"Do you know what Colonel Liebenstein told me on Rembrandt?" He shook his head, eyes closed.

"He told me that he was recommending you for a Medal of Valor—-that you held together a destroyer group consisting of twelve ships, in which nine were knocked out or severely damaged. . .and held your position against an attacking forced nearly twice your strength, for thirty-six hours without relief or reinforcement. Do you know what else he told me?" He could only release a troubled breath, that seemed to have been caged inside him for years. "He said that you defended Dracus with equal tenacity, and landing, kept your head when more experienced men couldn't. He said that you've been sick and hurting throughout, but all the while have been an exemplary officer." He felt hot tears flow down both sides of his face. "It's true, isn't it?"

"Yes….. But I wish I didn't cry so much.
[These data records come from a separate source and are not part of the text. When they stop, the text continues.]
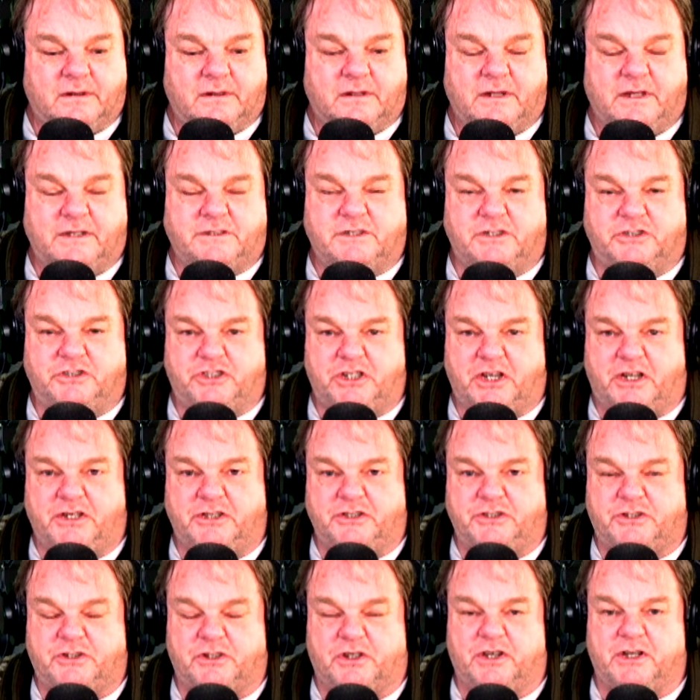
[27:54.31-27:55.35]
It's a
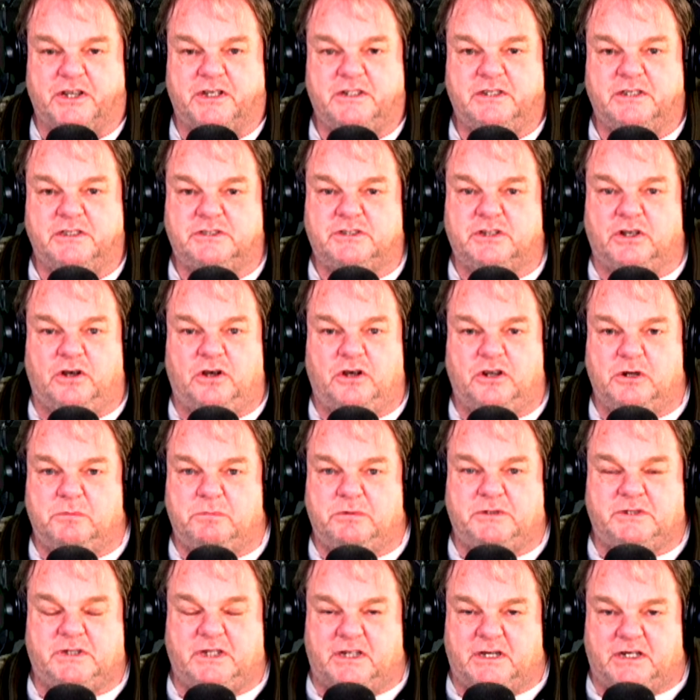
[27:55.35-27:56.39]
genocide. It's
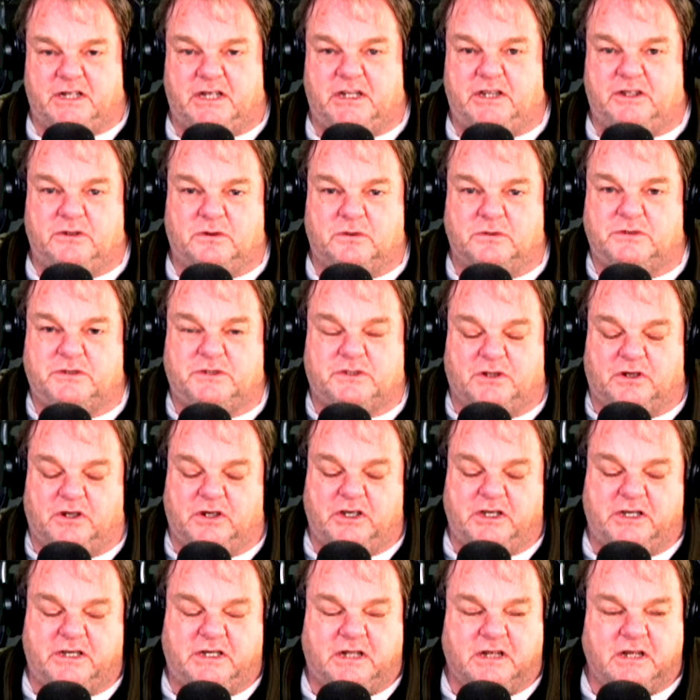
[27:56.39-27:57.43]
100%
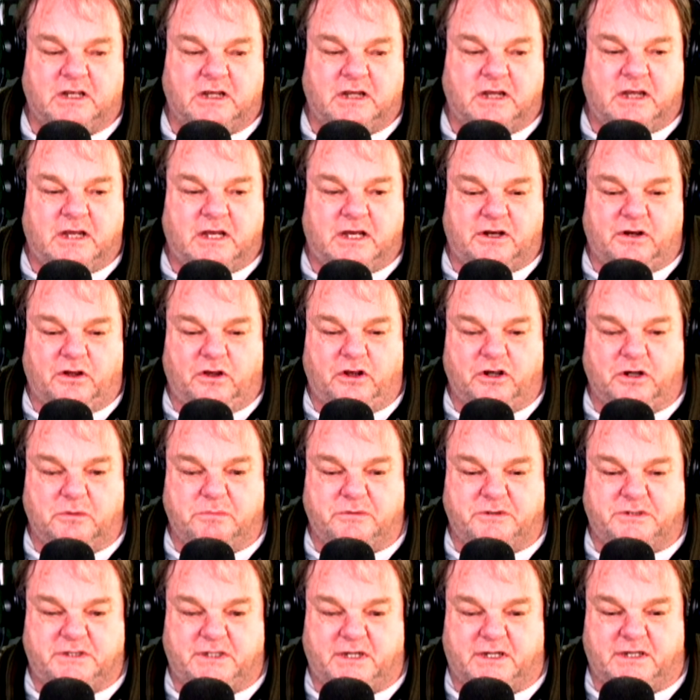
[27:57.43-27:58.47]
ecocide and
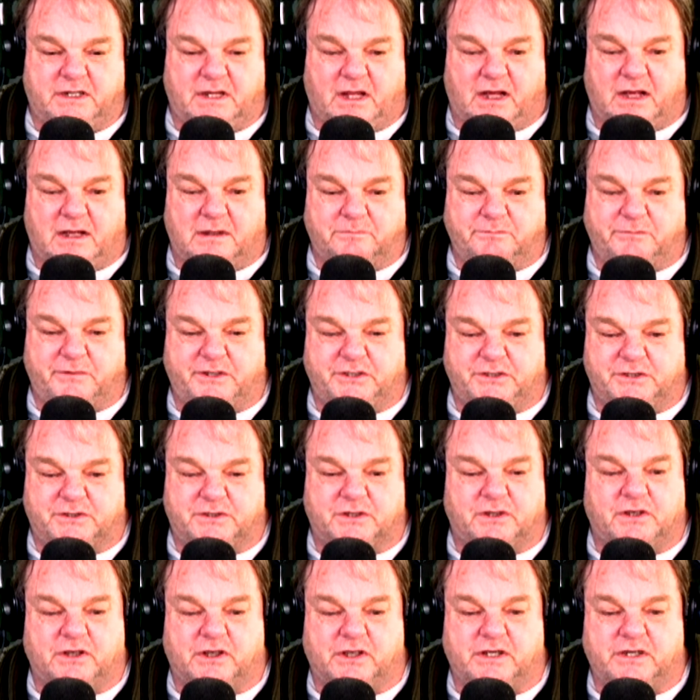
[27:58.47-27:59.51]
100%
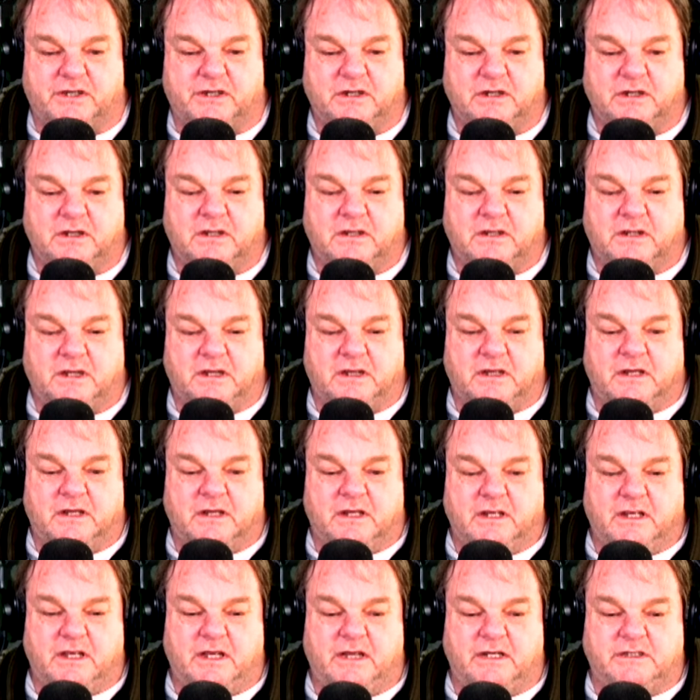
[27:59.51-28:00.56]
omnicide.
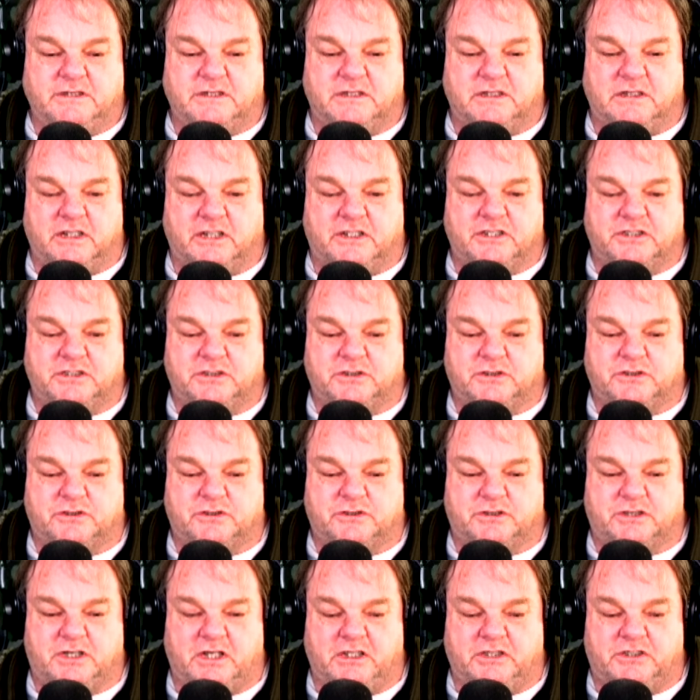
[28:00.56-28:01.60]
It's an
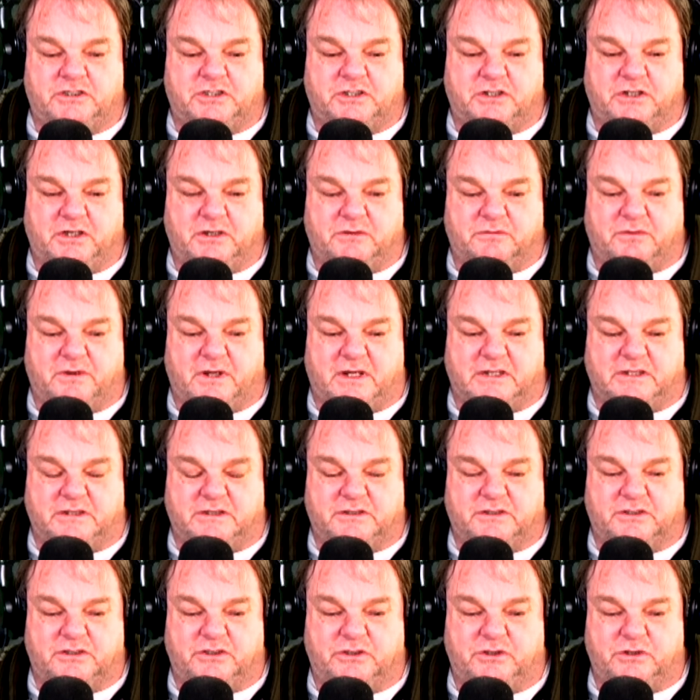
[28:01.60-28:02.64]
extinction
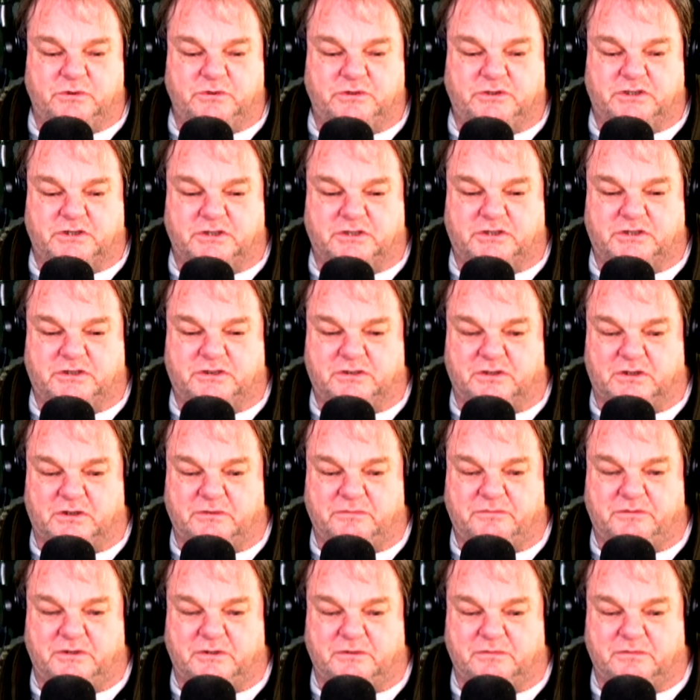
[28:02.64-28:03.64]
event to use this stuff in the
It makes me feel weak, and
I think that in your eyes——" Again the finger touched his lips.

"Stop, Olaf." She kissed him, then snuggled close. "It takes so much more courage to admit your feelings than to deny them. Why do you think I fell in love with you?"

He turned toward her as he had longed to do from the first night of their separation, and buried his face in the soft hair about her neck.

"Dear God, I love you." And in that moment he could not bear to hear his son cry, because he knew that he was nothing more, and never would be, than the helpless creature beside them.

As his wife rose to nurse the child he recovered himself, and like Ara, continued the thought.

SUCH IS THE LOT OF HUMANITY. And who nourished and protected them, the children who had grown? Was there a God, or was Man truly alone in his walk through the world of flesh? In all that he had lived through these past months, he could not begin to answer that question. There had to be something—-he had only his own experience to go by—-because….. As close as he had come to death and despair, they had never been able to completely overwhelm him. But had he, and Ara, survived because of something outside, or inside? And was that something God? Was God internal, some invisible undercurrent of Life and Nature, or external, some being or beings who watched it all from without? And where to find the answers? If there was an answer.

He remembered the words to Johann Schiller's 'Ode to Joy,' set to angelic chorus by Beethoven. "For surely, beyond the stars there dwells a loving father. Seek Him there, beyond the stars." And this seemed particularly relevant and true, until he remembered that Schiller had been unmade by the hands of men.

And he remembered the horror of Dracus, which had made him see, and feel, all others.